Sur les écrans de nos cavernes confinées, les images défilent à l’infini, elles nous aident à tenir en attendant le retour de la vie. Elles sont l’ombres projetées de la réalité. Il nous appartiendra bientôt d’inventer de nouveaux moyens pour retrouver l’expérience.
Avec des amis on a fait une chanson pendant ce confinement, histoire de ne pas se consumer de rage face à l’ineptie cynique du gouvernement.
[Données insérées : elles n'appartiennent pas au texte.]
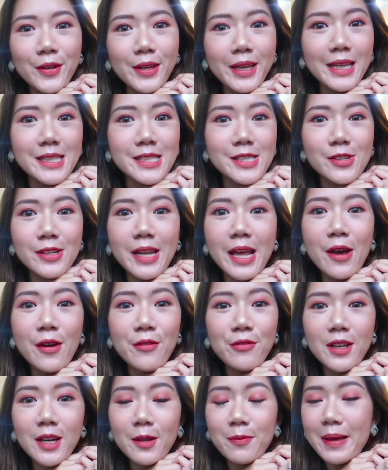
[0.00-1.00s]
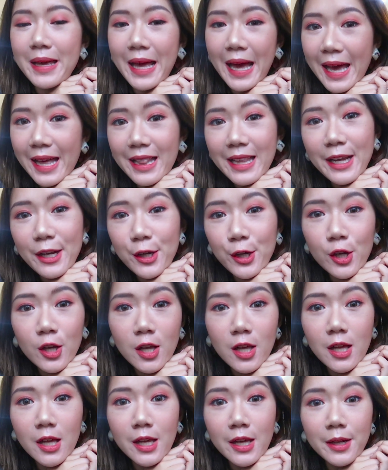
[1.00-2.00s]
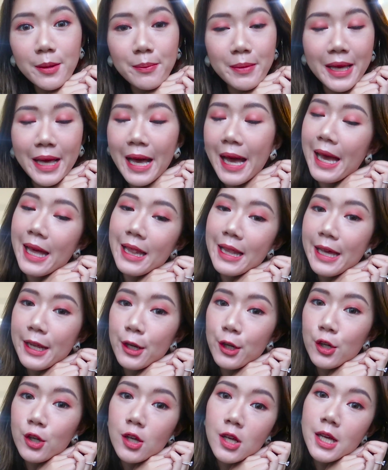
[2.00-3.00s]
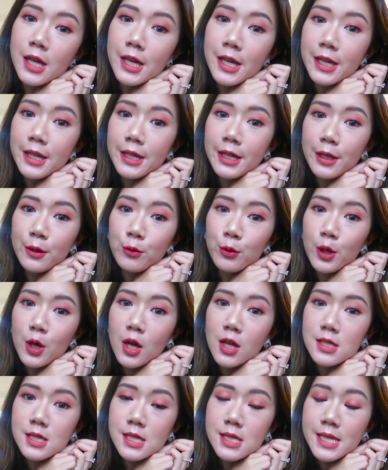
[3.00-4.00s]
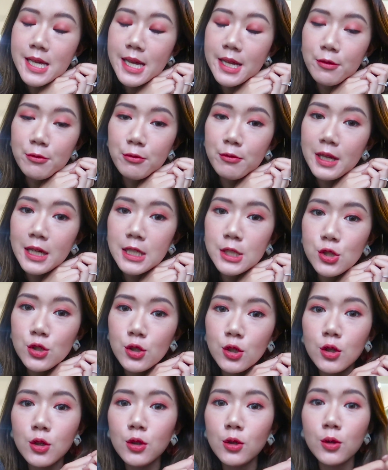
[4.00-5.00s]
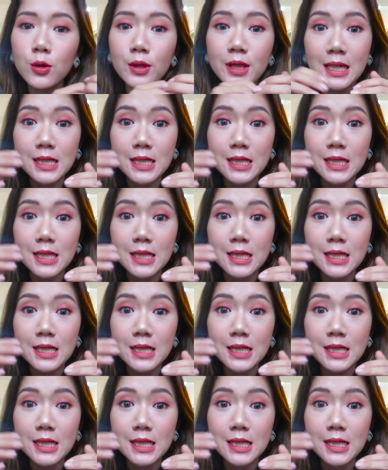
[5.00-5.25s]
Okay, so now I've got my eyeliner on, my highlighter on, and we're all set and ready to go.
On l’a chantée avec les passants et les voisins, et c’était bon. Puis on l’a enregistrée et diffusée sur Youtube et depuis je me dis : à quoi bon ? Le nombre de vues n’a aucune réalité, aucun sens pour moi. Certes des personnes manifestent par message leur plaisir de l’écouter, et c’est agréable de se savoir écouté, mais le plaisir est fugace, incomparable. Privée de l’expérience du partage en direct je mesure son importance et même 1000 vues n’y changerons rien.
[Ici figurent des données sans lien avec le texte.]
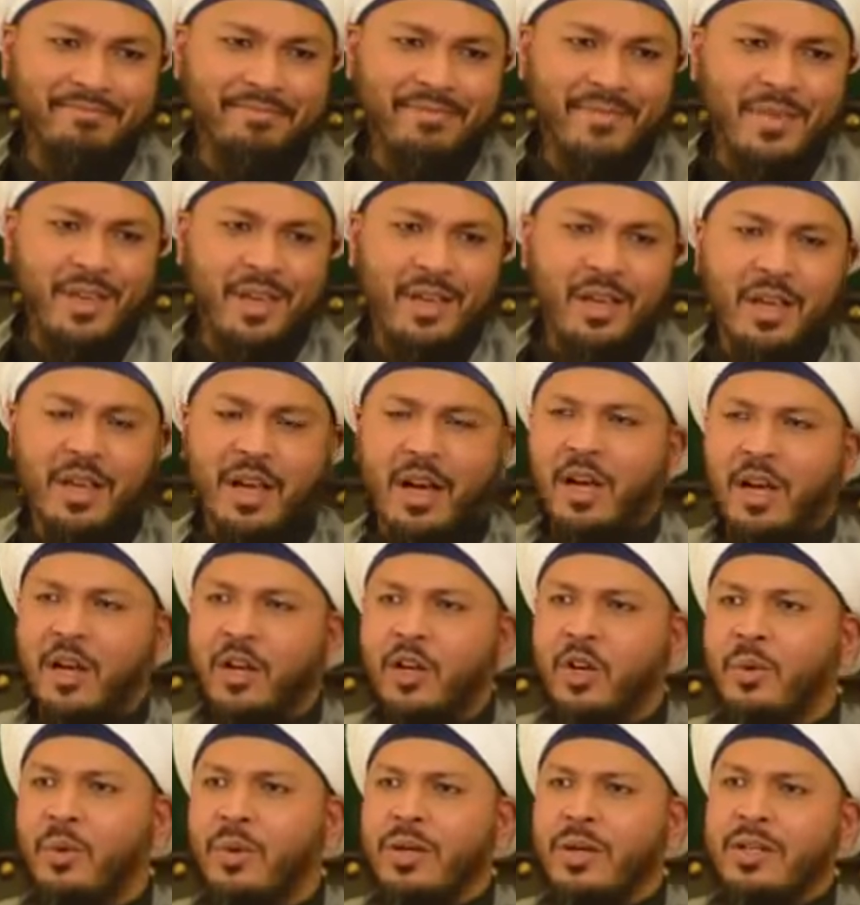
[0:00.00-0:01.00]
I know what
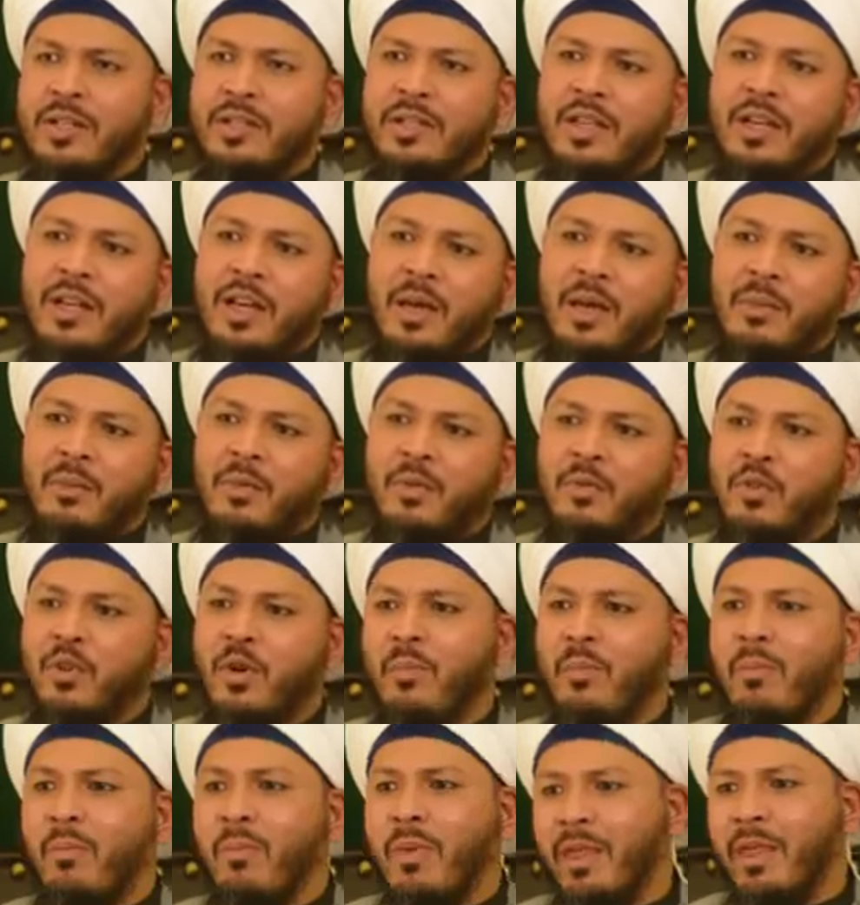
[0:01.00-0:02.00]
is the name of your
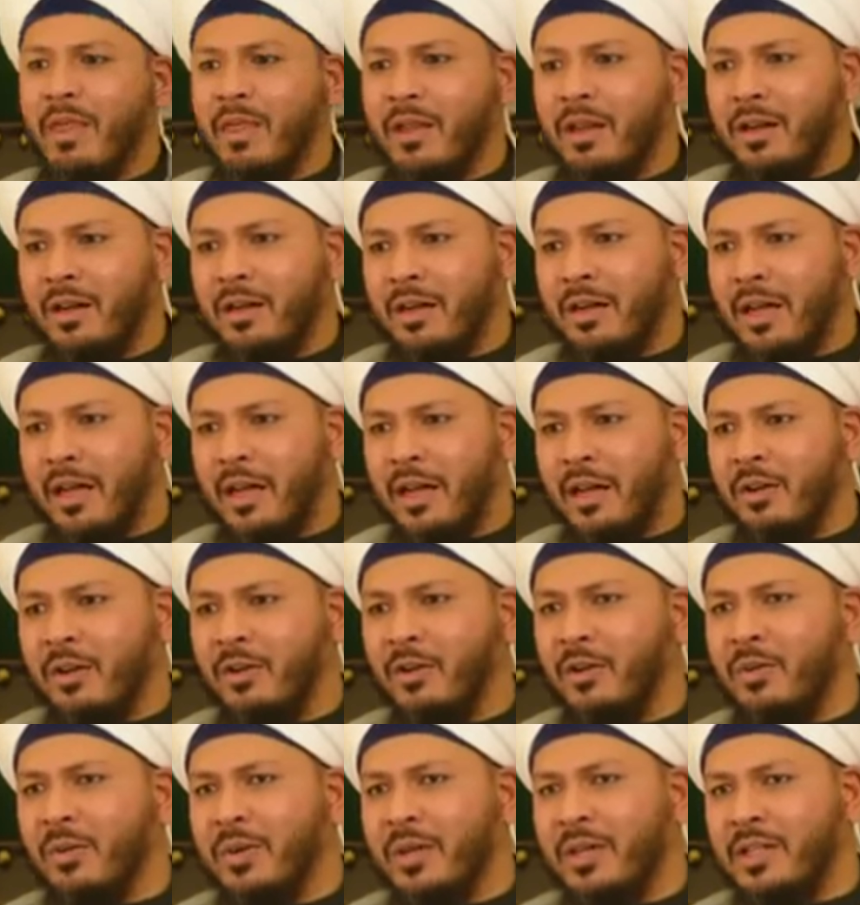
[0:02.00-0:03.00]
mother. I know what
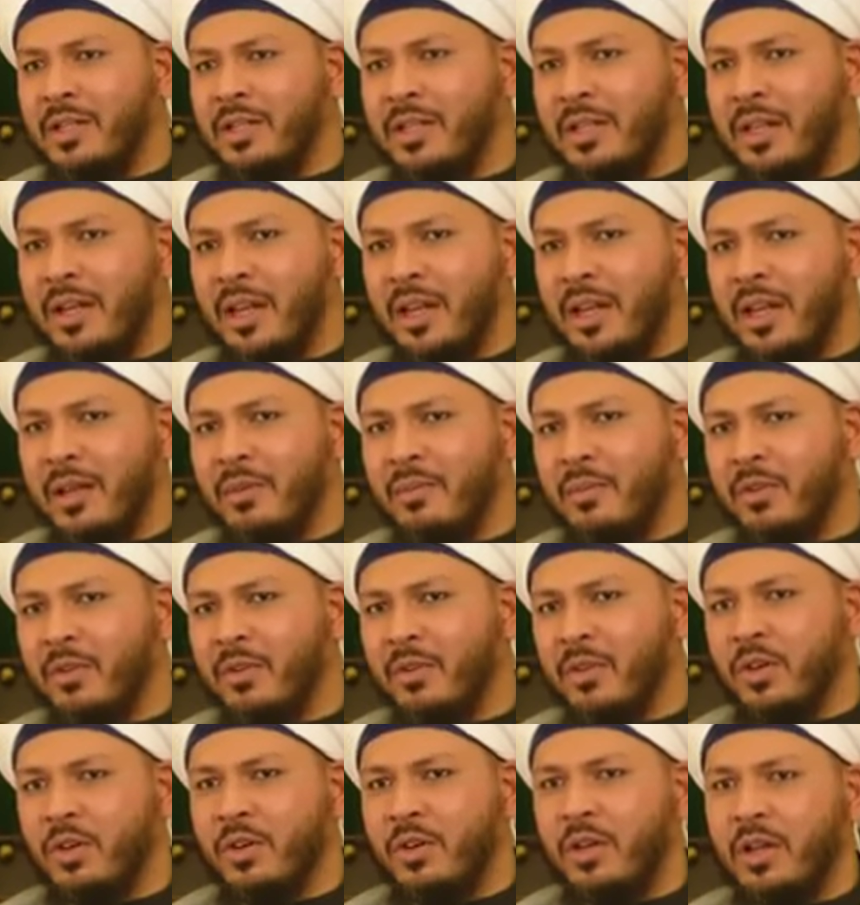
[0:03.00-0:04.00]
is the name of your
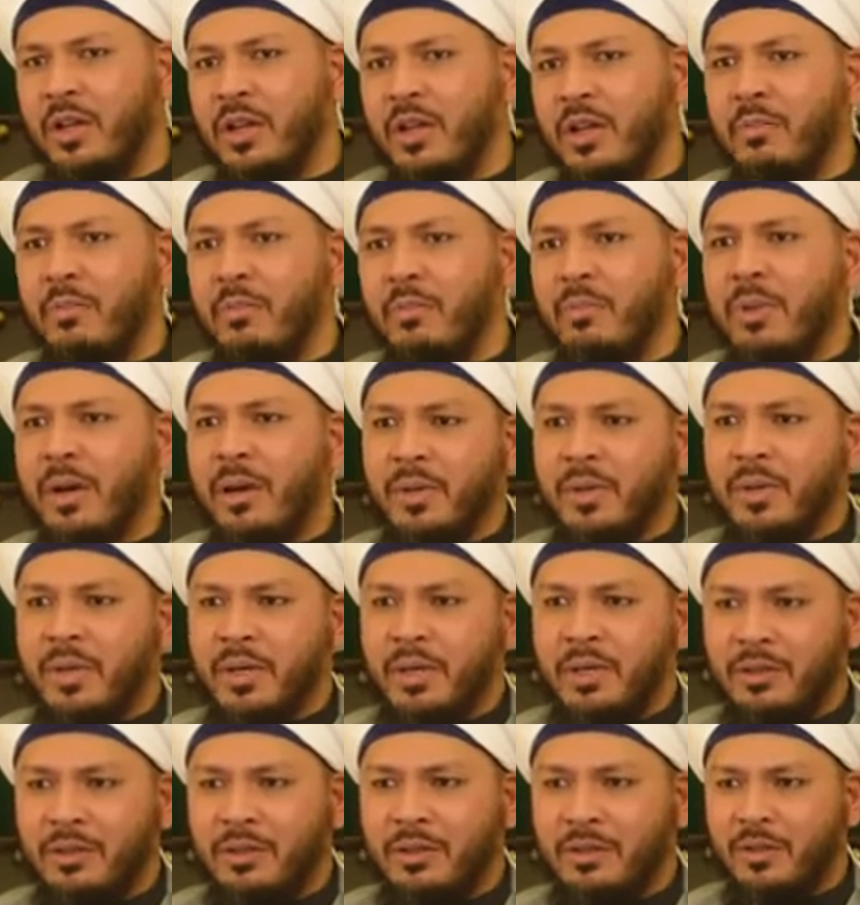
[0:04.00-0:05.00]
puppy,
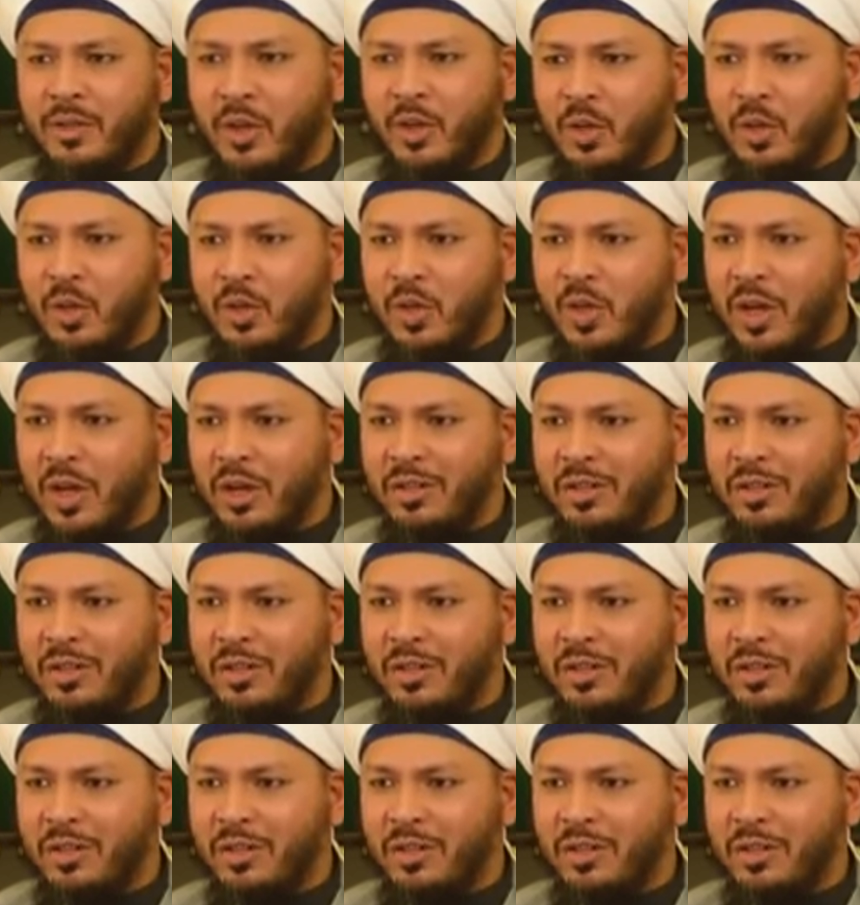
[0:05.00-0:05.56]
your dog.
J’ai enregistré aussi des contes sur SoundCloud et là encore, quelque chose me manque, ou plutôt quelqu’un. L’autre, sa présence, son écoute, ses yeux gourmands, mi-clos ou distraits. Son corps immobile ou agité, tendu ou détendu, ses rires, ses quintes de toux, ses commentaires, son téléphone qui sonne.
Et surtout ses silences, car il n’y a pas UN silence, LE silence n’existe pas, il est plein à chaque instant de nos murmures intérieurs et de nos danses intimes. Il résonne aussi de bruits de radiateurs et de climatiseurs, de chants d’oiseaux et de moteurs. Il est parfois poli et d’autres fois intense. Il est l’océan immense sur lequel la parole navigue. Il est l’écoute unique de cet instant précis.
Et j’ai hâte vraiment, de m’asseoir près de mes frères humains pour assister un artiste dans son acte de musique, de danse, de musique ou de parole. Hâte aussi d’honorer la promesse contenue dans mes contes enregistrés, en gage de ma présence évanouie.
J’écris ici sans savoir à qui, j’écris comme on crie pour manifester sa présence à l’autre trop lointain.